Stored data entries
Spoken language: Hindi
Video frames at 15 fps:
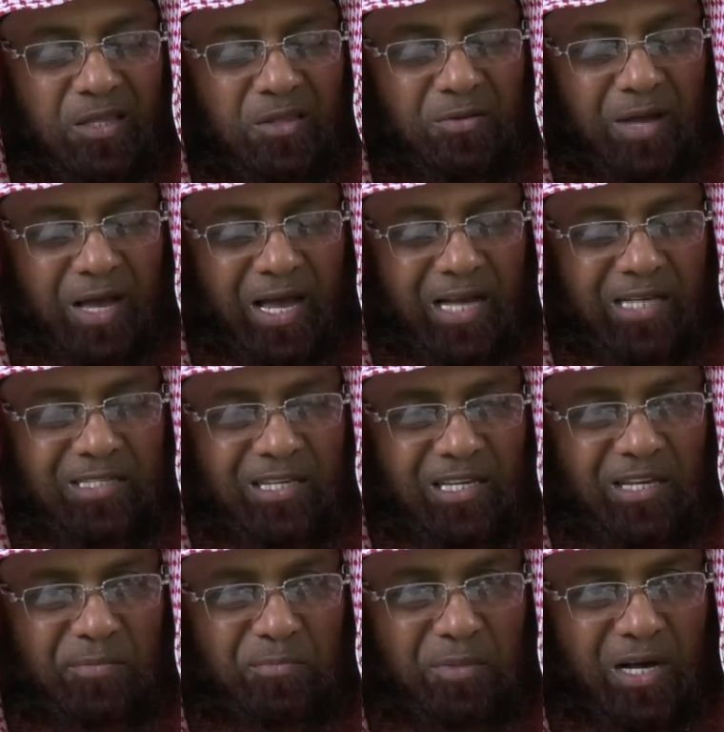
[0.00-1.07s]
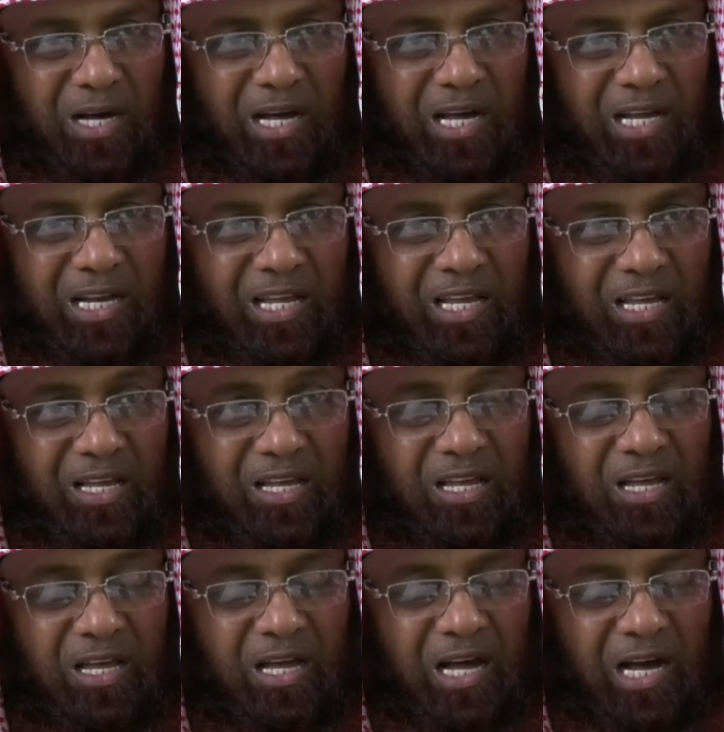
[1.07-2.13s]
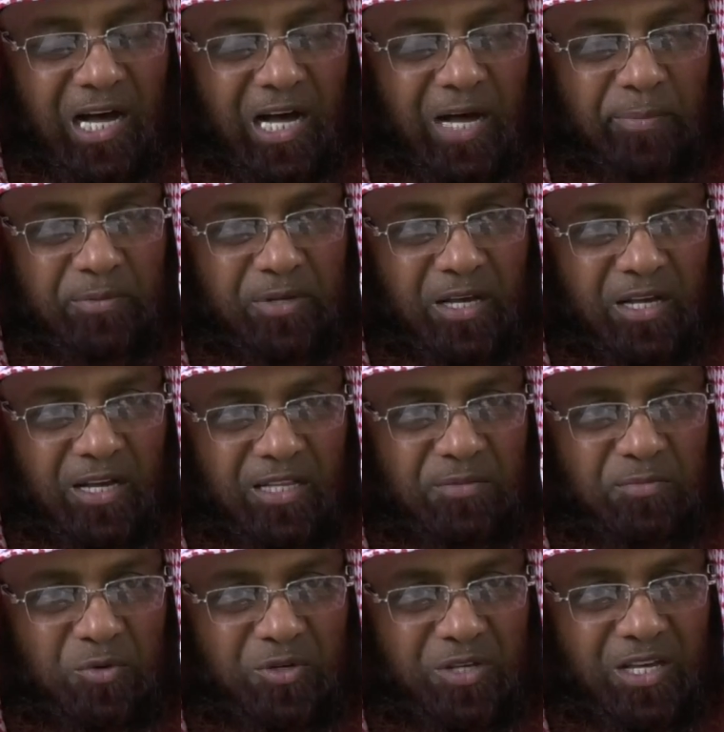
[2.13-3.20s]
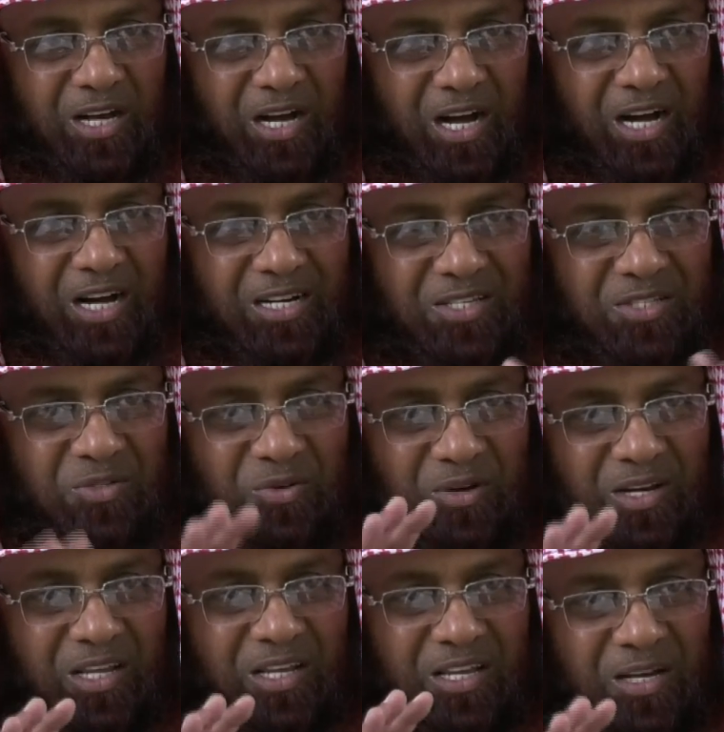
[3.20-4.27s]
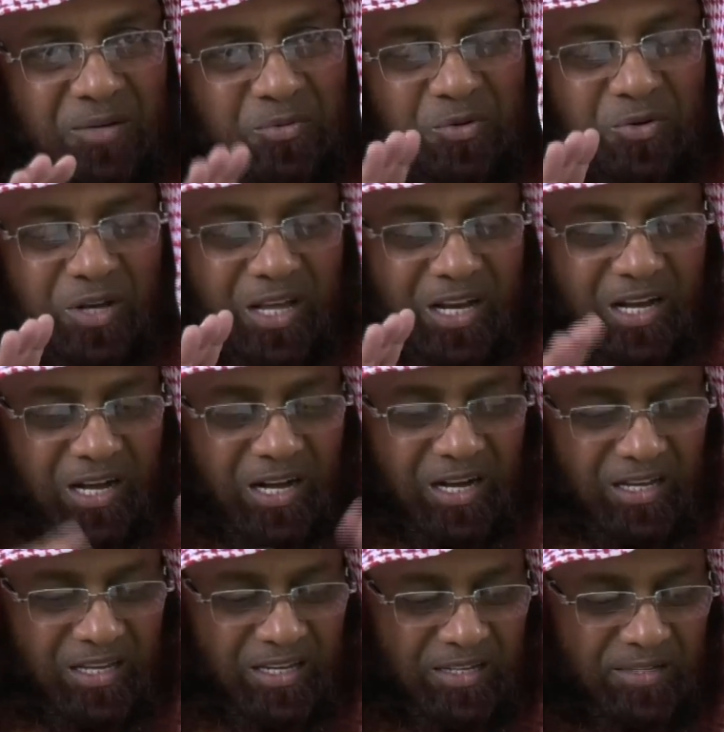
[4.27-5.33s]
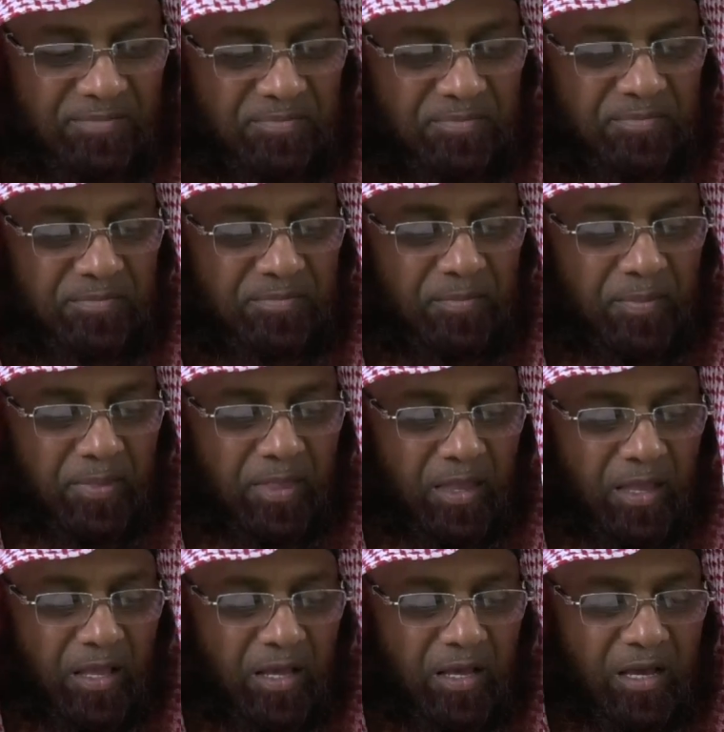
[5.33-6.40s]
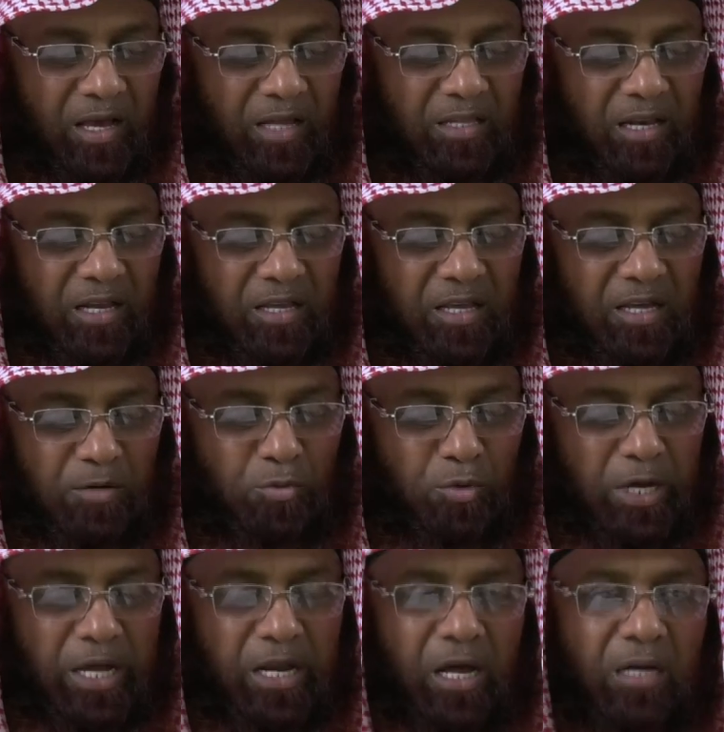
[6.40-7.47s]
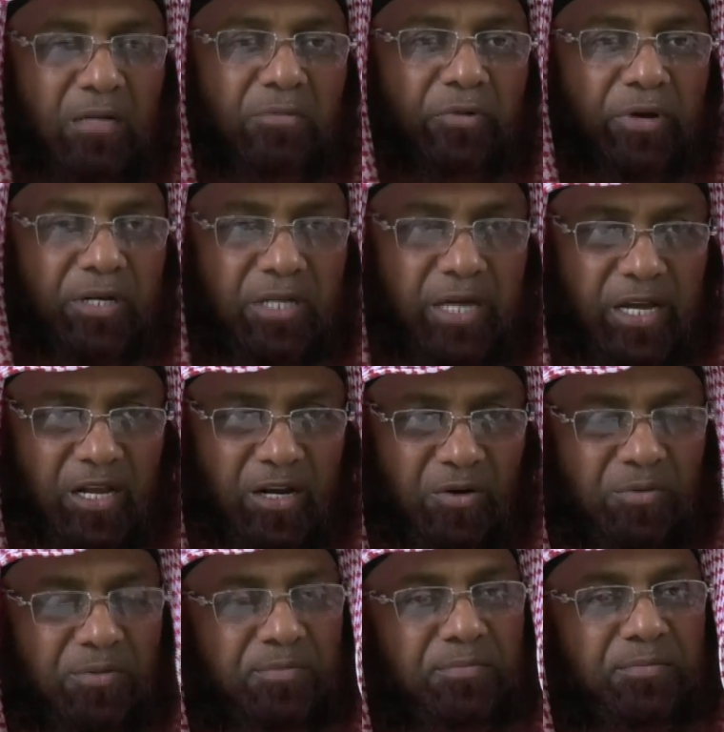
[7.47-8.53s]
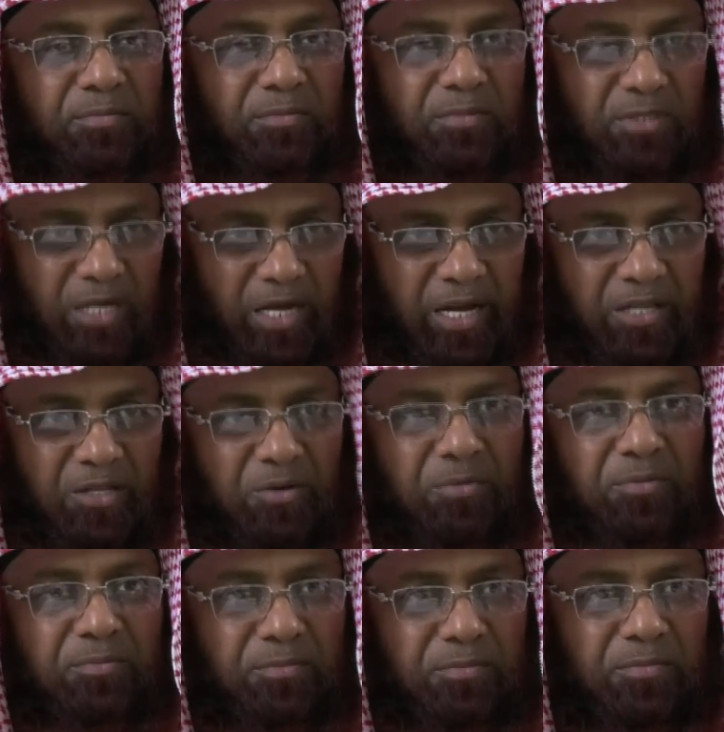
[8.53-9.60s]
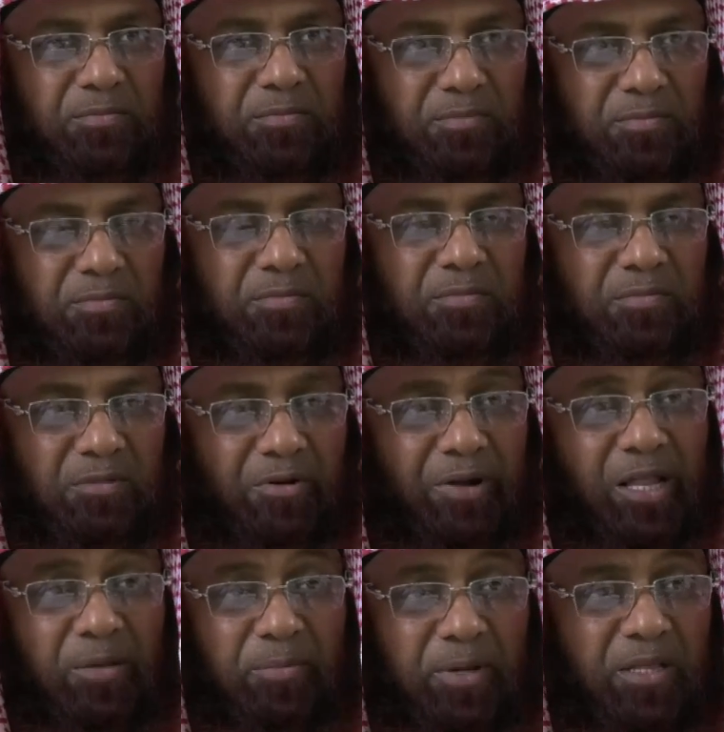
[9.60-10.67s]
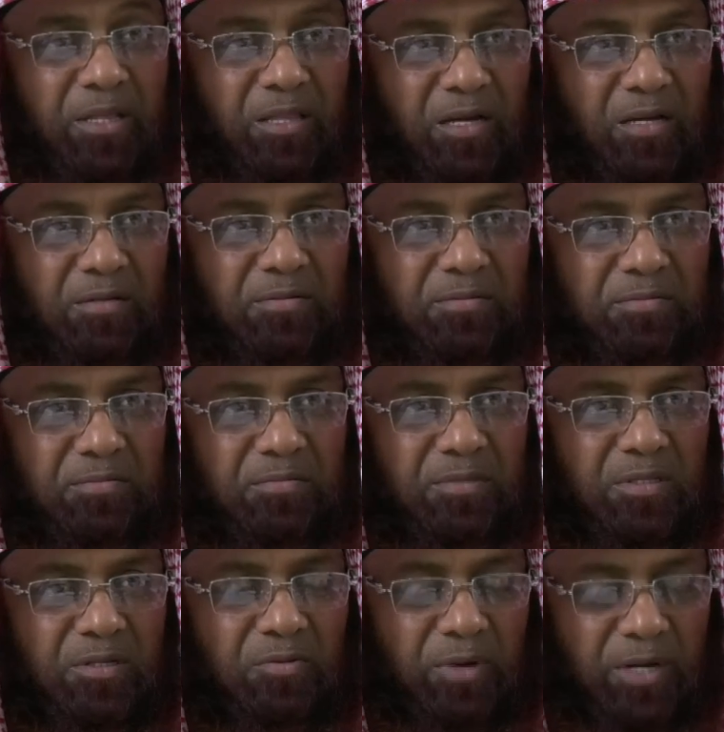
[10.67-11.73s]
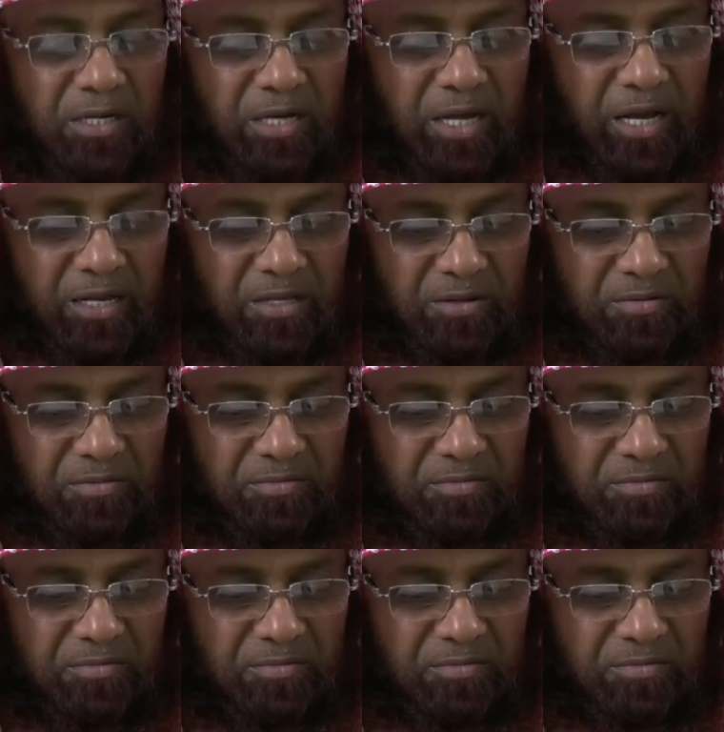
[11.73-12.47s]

तो ऐसे ही माँ ने आपके कदमों की आहट सुन ली कि अबू हुरैरा आ गया कहने लगी अबू हुरैरा वहीं ठहरे रहो ठहर जाओ दरवाज़ा बंद था वहीं ठहर जाओ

About this exercise
A word-for-word copy of the lines from the one with "[4.27-5.33s]" through the last line of the data above is required, with both end lines included and no pictures.

Task output
[4.27-5.33s]
[5.33-6.40s]
[6.40-7.47s]
[7.47-8.53s]
[8.53-9.60s]
[9.60-10.67s]
[10.67-11.73s]
[11.73-12.47s]

तो ऐसे ही माँ ने आपके कदमों की आहट सुन ली कि अबू हुरैरा आ गया कहने लगी अबू हुरैरा वहीं ठहरे रहो ठहर जाओ दरवाज़ा बंद था वहीं ठहर जाओ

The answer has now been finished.